Canoes at Liwonde’s (Upper Shiré)
If the vessel is for the chief’s own use, he often attends, to see how it is progressing and cheer up his men with libations of moa. There is not much variety in the shape; but some have incurved gunwales like those in the illustration, some straight. The paddles are short, with oblong blades, about the size and shape of an ordinary spade. In low water, the canoe is propelled with punting-poles, which are always necessary because the level of the river changes very quickly and sand-banks shift their places from season to season. Canoes are kept at the regular crossing-places of rivers by men who will ferry passengers over for a consideration. When not in use, the paddles and poles are carefully hidden, to prevent the canoe being summarily ‘borrowed.’ The largest canoes are, perhaps, thirty or forty feet long, and have ten or twelve paddlers, who work sitting, and sing in time to their strokes.
WEAVING
We have already said that spinning, weaving, and sewing are considered emphatically men’s work, as they were by the ancient Egyptians. The material spun is most frequently cotton, though, in the Chipeta country, south-west of the Lake, the fibre of the bwazi (Securidaca longipedunculata) is more in use. This fibre is very strong, and is used for fishing-nets; but native cloth, whether cotton or bwazi, is not often seen now, since European material (very inferior to it in quality) has been easier to obtain. The spinning-wheel is unknown, and the process of twisting the thread by hand and then spinning it on the njinga, a wooden spindle with a whorl or reel of tortoise-shell (or hard wood), is a very leisurely one. Three or four bobbins full of thread are used to ‘set’ the loom, which consists of four posts driven into the ground and connected by cross-bars. It is set up in the open space near the owner’s hut, or perhaps in the bwalo. The web is never very large; two yards long by a yard in width appears to be the outside. The process has often been described, and can be seen in the illustration. There are also two excellent photographs of it in Sir H. H. Johnston’s book.
1. Mat-making.
2. Native Loom
Sewing is now done almost everywhere with European needles, which are very much in demand. Nine times out of ten, the requests of your carriers desiring extra tips, or of casual beggars (whom, however, I never found either as numerous or as troublesome as frequently represented), were for needles or soap (sopo or sabao according as British or Portuguese influence predominated in the experience of the speaker). Native needles and awls are either iron, or sharpened bamboo splinters; I have once or twice seen these, but the large ones, for thatching, are still in common use. Many men sew very neatly; they have an ingenious way of mending holes in their calicoes which is not like our darning, but consists in button-holing round the edge of the hole and continuing round and round inward, till it is filled up. Some seemed to aim at decorative effect, as in darning a blue cloth with red thread. The more artistic kinds of sewing, and such flights as the cutting out and making of Arab shirts, have probably been learnt on the coast, or from men who have been there; but the men, in general, are neat-fingered and take to these things almost instinctively, while to their wives, who are gathered into sewing classes at the missions, by way of making them ‘womanly,’ they are mostly pain and grief. One of a husband’s duties is to sew his wife’s calico; if he neglects this it is held to be a sufficient ground for divorce. It is curious to notice the sort of convention that has grown up about these things. Originally, I suppose, these and similar occupations were looked on as light and elegant relaxations for gentlemen who came back weary from the wars, or from hunting, or from a six months’ trip to the coast, and so gradually became exclusively appropriated to them. I once in my ignorance asked an old woman if she could make me a basket, and she replied in a slightly shocked tone that it was nchito ya amuna—men’s work. I imagine, though I never heard the point raised, that it would be little if at all short of improper for a man to set about making pots.

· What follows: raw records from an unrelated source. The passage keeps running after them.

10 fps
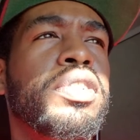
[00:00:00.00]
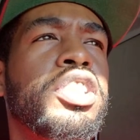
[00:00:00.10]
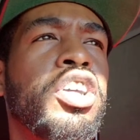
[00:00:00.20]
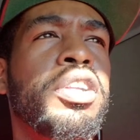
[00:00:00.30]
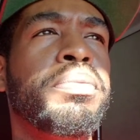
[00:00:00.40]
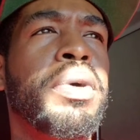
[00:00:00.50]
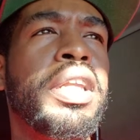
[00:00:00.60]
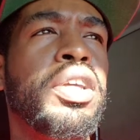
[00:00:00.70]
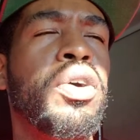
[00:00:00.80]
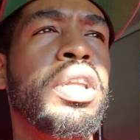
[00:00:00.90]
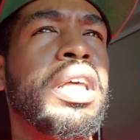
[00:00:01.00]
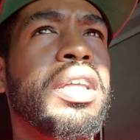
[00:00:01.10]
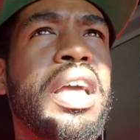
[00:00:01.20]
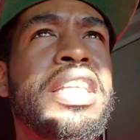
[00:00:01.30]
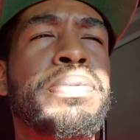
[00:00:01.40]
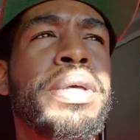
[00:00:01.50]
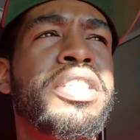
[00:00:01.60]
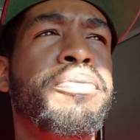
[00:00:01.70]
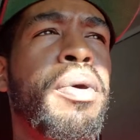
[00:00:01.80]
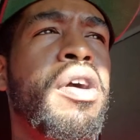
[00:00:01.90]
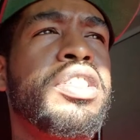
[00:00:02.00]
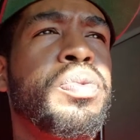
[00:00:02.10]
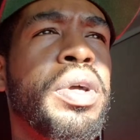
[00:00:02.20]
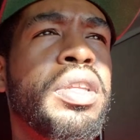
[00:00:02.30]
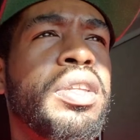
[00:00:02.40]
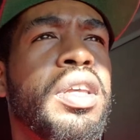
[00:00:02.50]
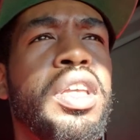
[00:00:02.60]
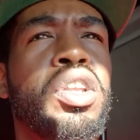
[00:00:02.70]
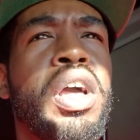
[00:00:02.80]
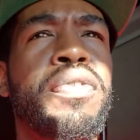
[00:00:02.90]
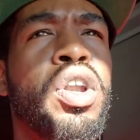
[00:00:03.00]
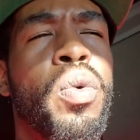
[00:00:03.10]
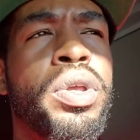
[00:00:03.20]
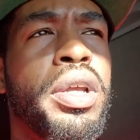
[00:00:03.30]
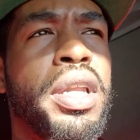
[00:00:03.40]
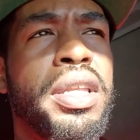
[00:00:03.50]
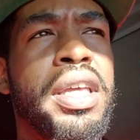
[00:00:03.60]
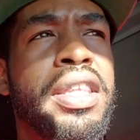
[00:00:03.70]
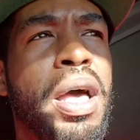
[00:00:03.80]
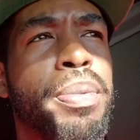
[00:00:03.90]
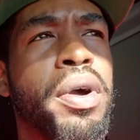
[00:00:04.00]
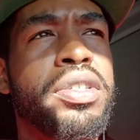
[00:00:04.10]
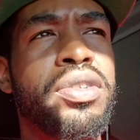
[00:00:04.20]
certain money on expensive parts when you never know when you're going to need that part.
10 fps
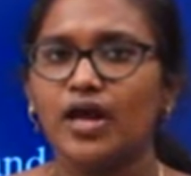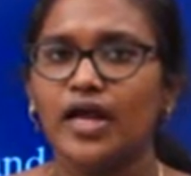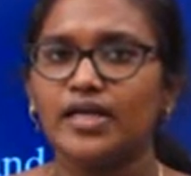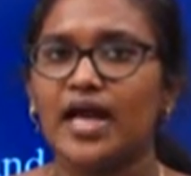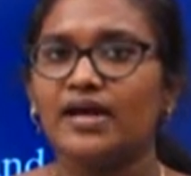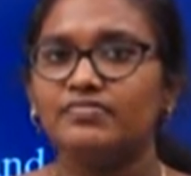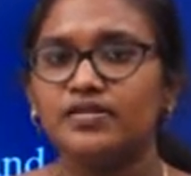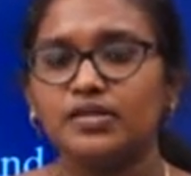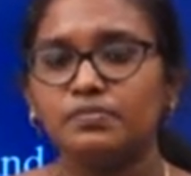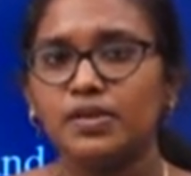and after
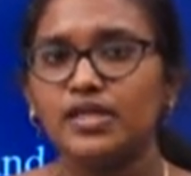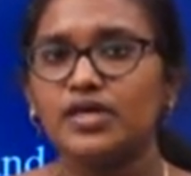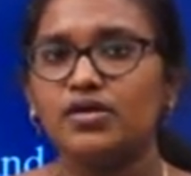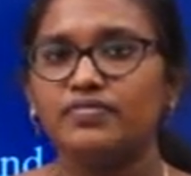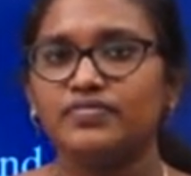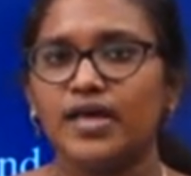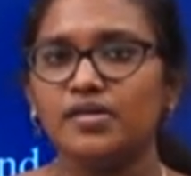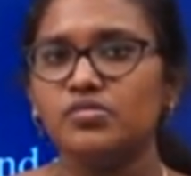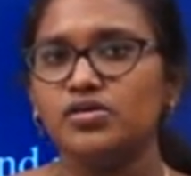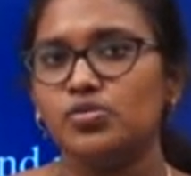a period of time
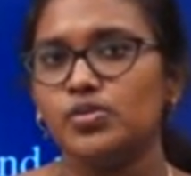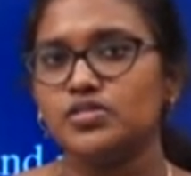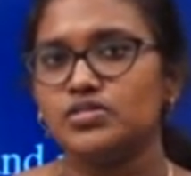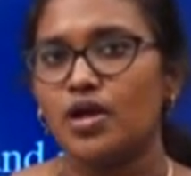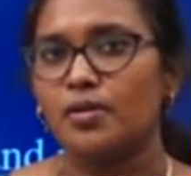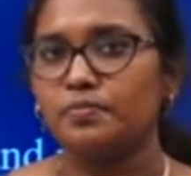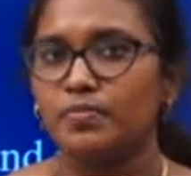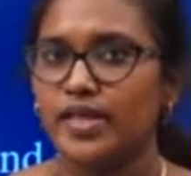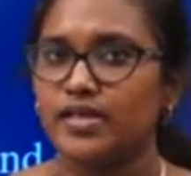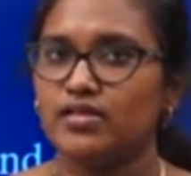you will stop
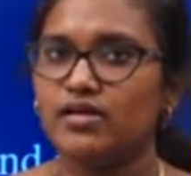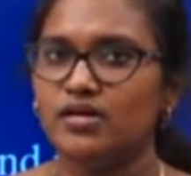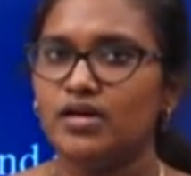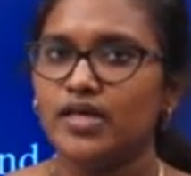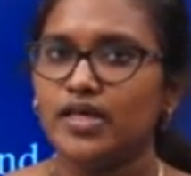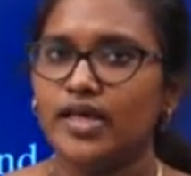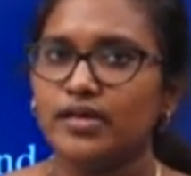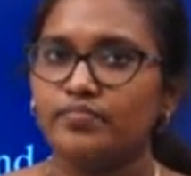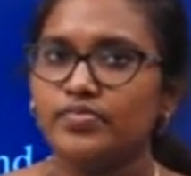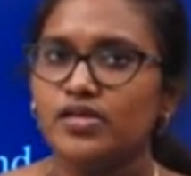playing the
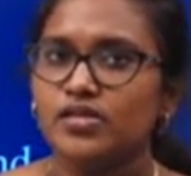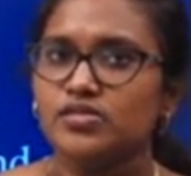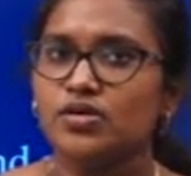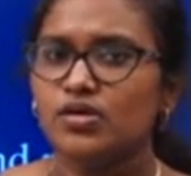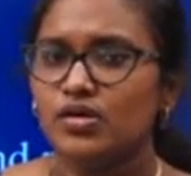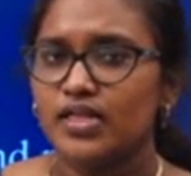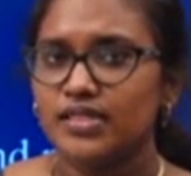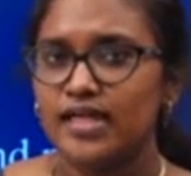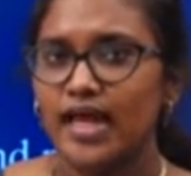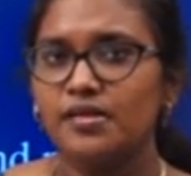game. So the
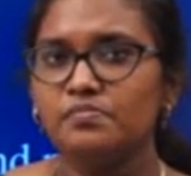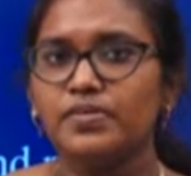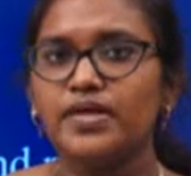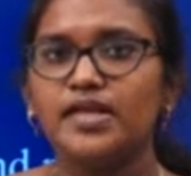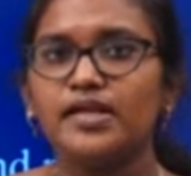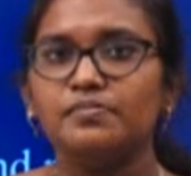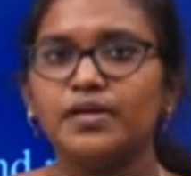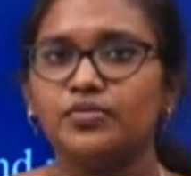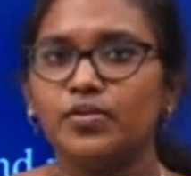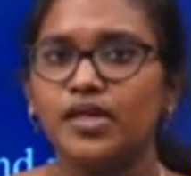time period
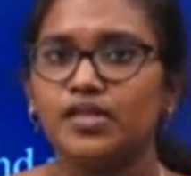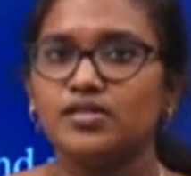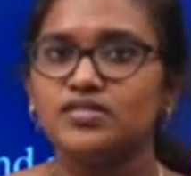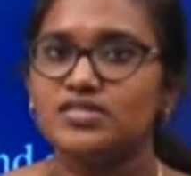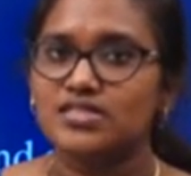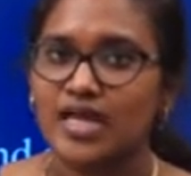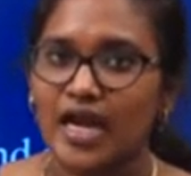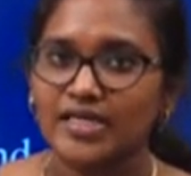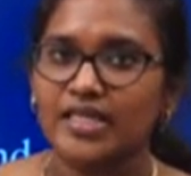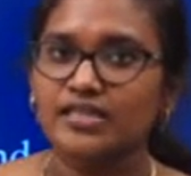between
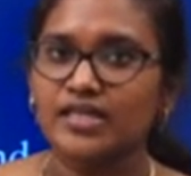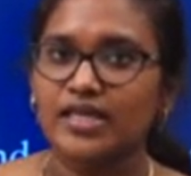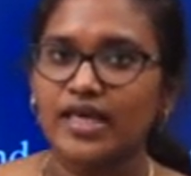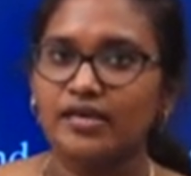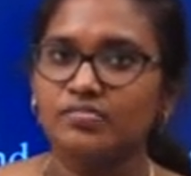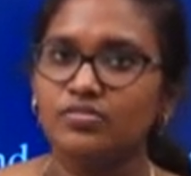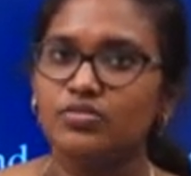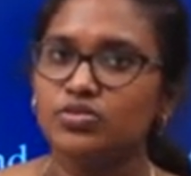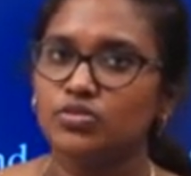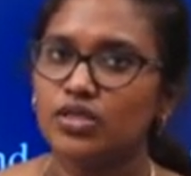starting the game
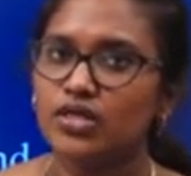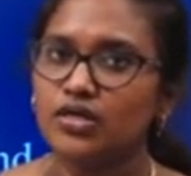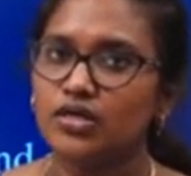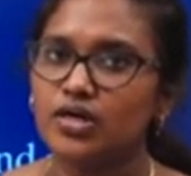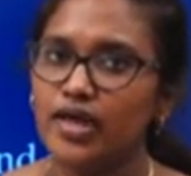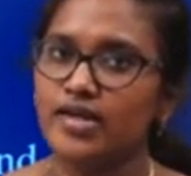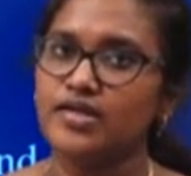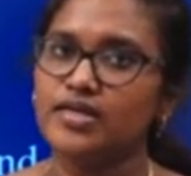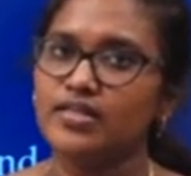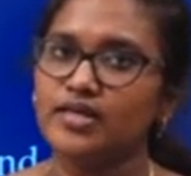to the
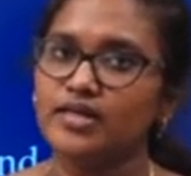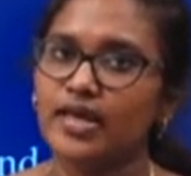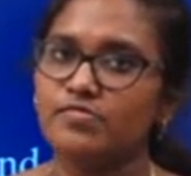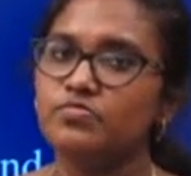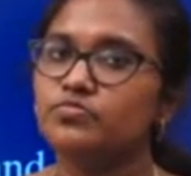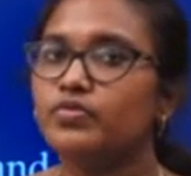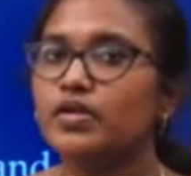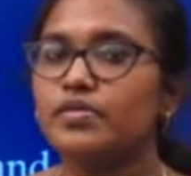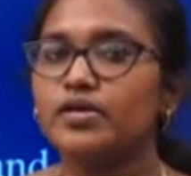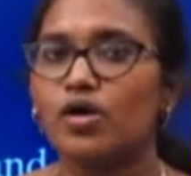ending the game
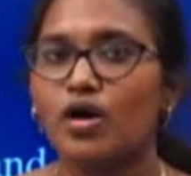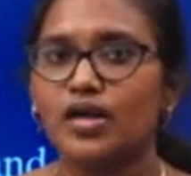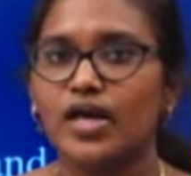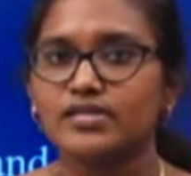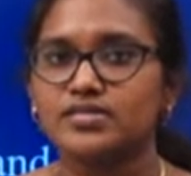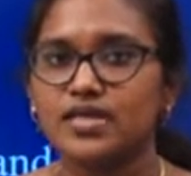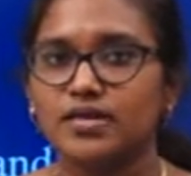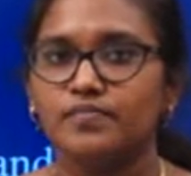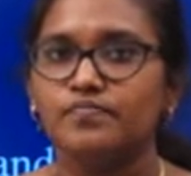will be called as an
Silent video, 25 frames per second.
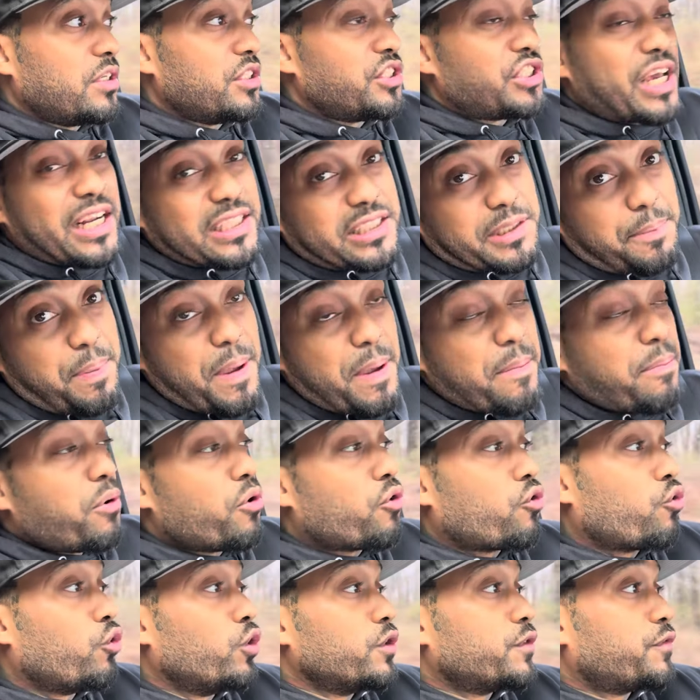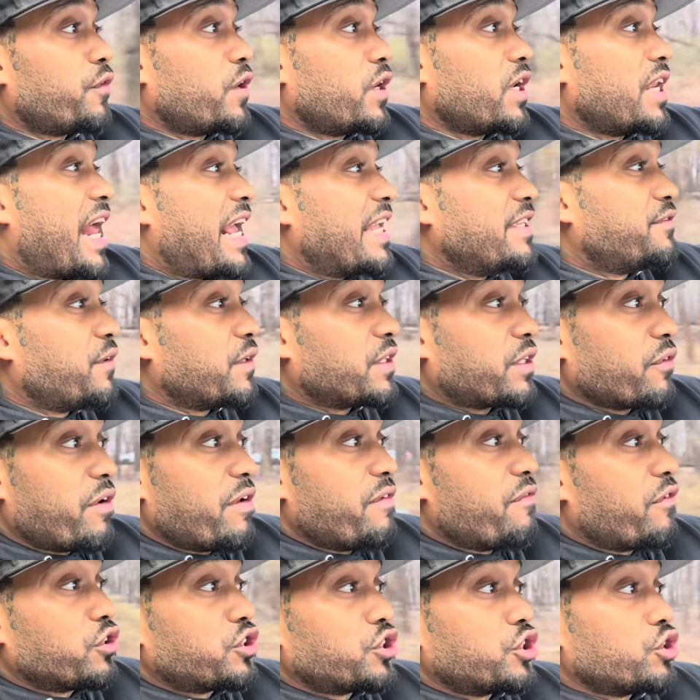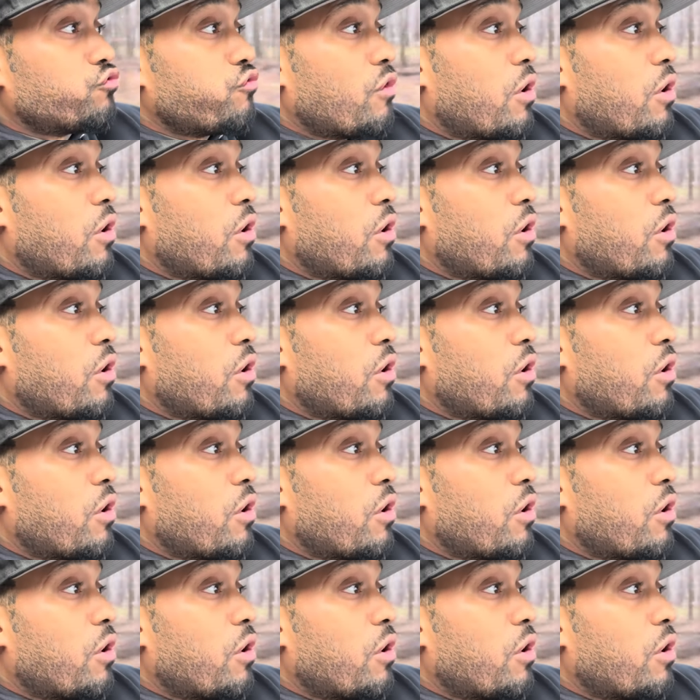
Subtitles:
Shout out to Pitbull Cruz for the next victory versus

The word ruka, ‘to weave,’ is used both for the weaving of cloth and the making of mats and baskets; but in these last there is a certain distinction observed, ruka being applied to what is properly woven or inter-plaited, while another word, pika, describes the plaiting of the nkokwe, where the strands all run one way, and are twined in and out between the uprights, but the rows are not linked into one another. There is also a kind of mat made with bundles of reeds laid side by side and connected by strips of cane twined in and out between them in pairs. This process is called by English basket-makers ‘pairing,’ as distinct from ‘weaving.’